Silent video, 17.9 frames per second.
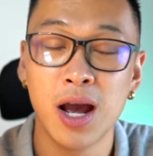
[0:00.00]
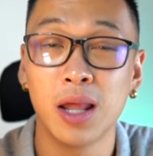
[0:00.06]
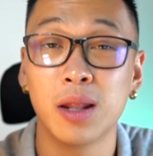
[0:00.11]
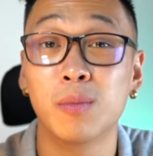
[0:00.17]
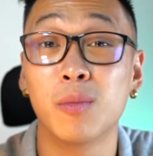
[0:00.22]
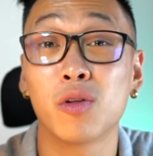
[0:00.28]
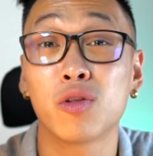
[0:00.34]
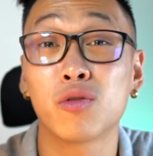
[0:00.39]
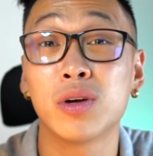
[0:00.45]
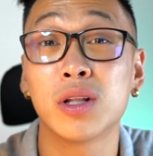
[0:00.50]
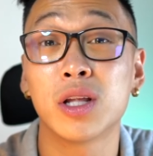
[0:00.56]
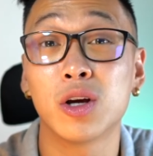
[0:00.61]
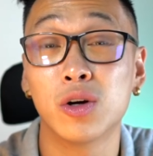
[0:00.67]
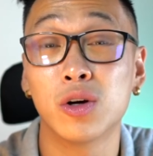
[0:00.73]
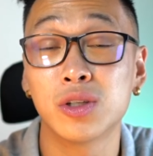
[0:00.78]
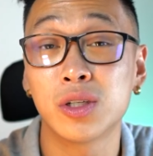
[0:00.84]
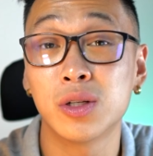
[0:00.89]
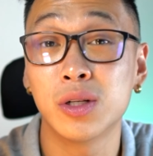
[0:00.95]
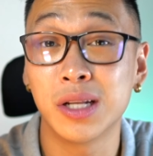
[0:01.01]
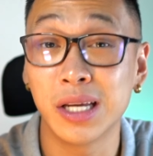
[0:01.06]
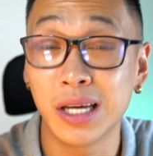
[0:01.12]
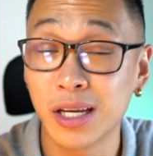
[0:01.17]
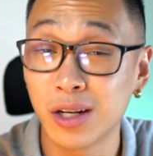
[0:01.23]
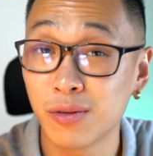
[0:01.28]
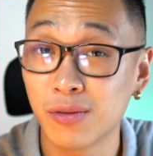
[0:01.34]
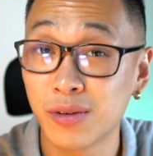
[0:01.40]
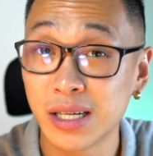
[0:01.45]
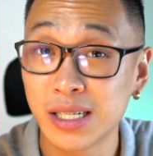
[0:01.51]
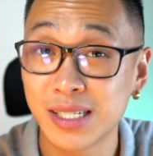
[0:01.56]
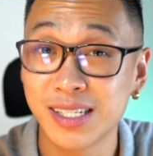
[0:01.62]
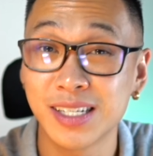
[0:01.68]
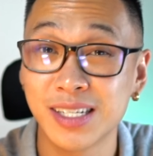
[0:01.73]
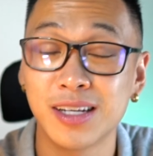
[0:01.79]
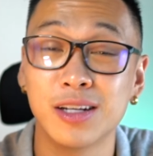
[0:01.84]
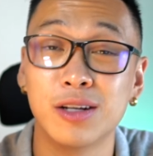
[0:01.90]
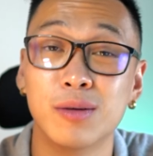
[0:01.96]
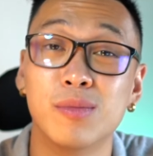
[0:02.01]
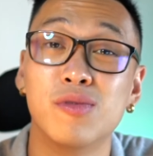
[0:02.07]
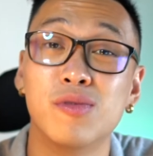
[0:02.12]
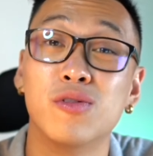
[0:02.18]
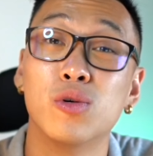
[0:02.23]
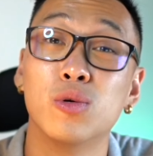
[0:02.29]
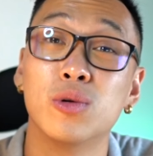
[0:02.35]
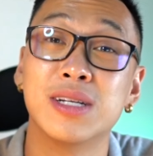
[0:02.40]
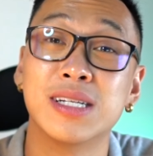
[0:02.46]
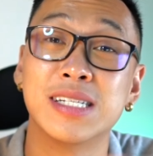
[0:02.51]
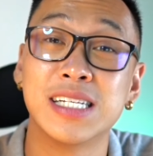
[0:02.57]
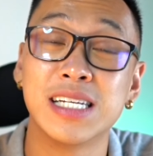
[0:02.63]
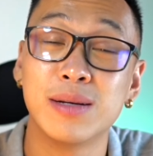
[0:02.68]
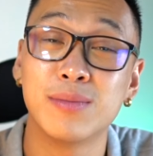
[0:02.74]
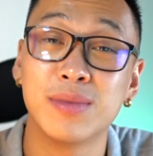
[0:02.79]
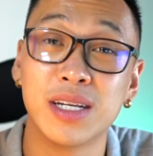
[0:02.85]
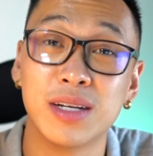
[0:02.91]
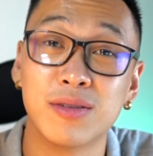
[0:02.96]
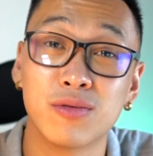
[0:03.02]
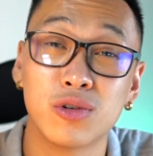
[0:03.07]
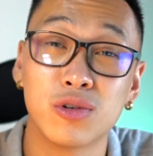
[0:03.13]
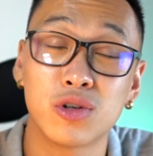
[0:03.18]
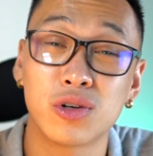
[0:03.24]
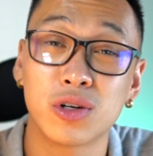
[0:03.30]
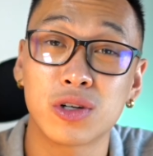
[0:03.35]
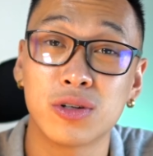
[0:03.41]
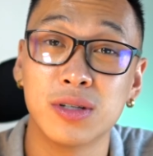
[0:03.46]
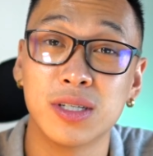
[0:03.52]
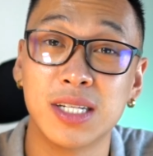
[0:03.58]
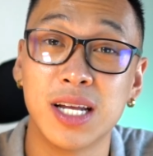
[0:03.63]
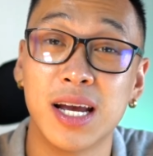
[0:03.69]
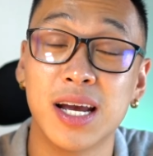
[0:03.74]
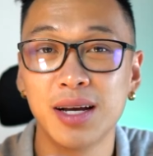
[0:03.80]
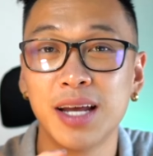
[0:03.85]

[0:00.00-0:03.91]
number 3 they're constantly innovating, number 4 the team and the infrastructure is there,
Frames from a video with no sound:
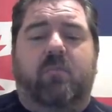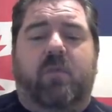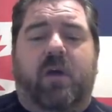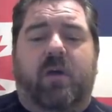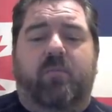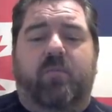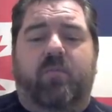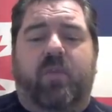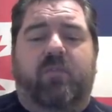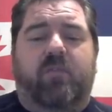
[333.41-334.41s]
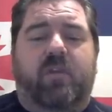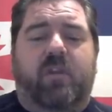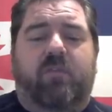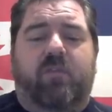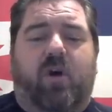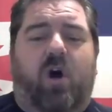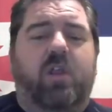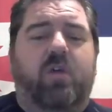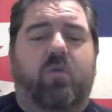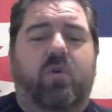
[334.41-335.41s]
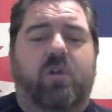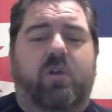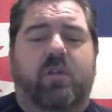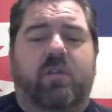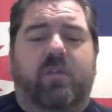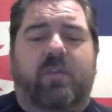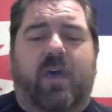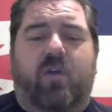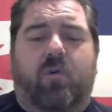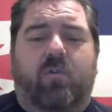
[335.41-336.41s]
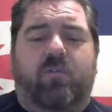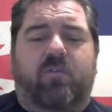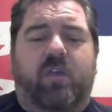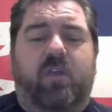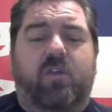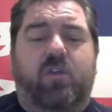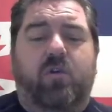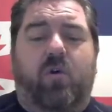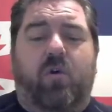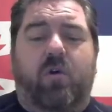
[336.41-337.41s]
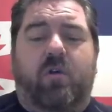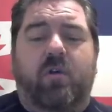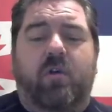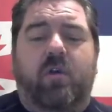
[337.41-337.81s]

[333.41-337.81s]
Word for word: um, even even Hollywood, that whole scene, New York.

*EXERCISE GOAL:* What the answer must hold: all the data above, given again exactly, without pictures.

*RESULT:*
Silent video, 17.9 frames per second.
[0:00.00]
[0:00.06]
[0:00.11]
[0:00.17]
[0:00.22]
[0:00.28]
[0:00.34]
[0:00.39]
[0:00.45]
[0:00.50]
[0:00.56]
[0:00.61]
[0:00.67]
[0:00.73]
[0:00.78]
[0:00.84]
[0:00.89]
[0:00.95]
[0:01.01]
[0:01.06]
[0:01.12]
[0:01.17]
[0:01.23]
[0:01.28]
[0:01.34]
[0:01.40]
[0:01.45]
[0:01.51]
[0:01.56]
[0:01.62]
[0:01.68]
[0:01.73]
[0:01.79]
[0:01.84]
[0:01.90]
[0:01.96]
[0:02.01]
[0:02.07]
[0:02.12]
[0:02.18]
[0:02.23]
[0:02.29]
[0:02.35]
[0:02.40]
[0:02.46]
[0:02.51]
[0:02.57]
[0:02.63]
[0:02.68]
[0:02.74]
[0:02.79]
[0:02.85]
[0:02.91]
[0:02.96]
[0:03.02]
[0:03.07]
[0:03.13]
[0:03.18]
[0:03.24]
[0:03.30]
[0:03.35]
[0:03.41]
[0:03.46]
[0:03.52]
[0:03.58]
[0:03.63]
[0:03.69]
[0:03.74]
[0:03.80]
[0:03.85]

[0:00.00-0:03.91]
number 3 they're constantly innovating, number 4 the team and the infrastructure is there,
Frames from a video with no sound:
[333.41-334.41s]
[334.41-335.41s]
[335.41-336.41s]
[336.41-337.41s]
[337.41-337.81s]

[333.41-337.81s]
Word for word: um, even even Hollywood, that whole scene, New York.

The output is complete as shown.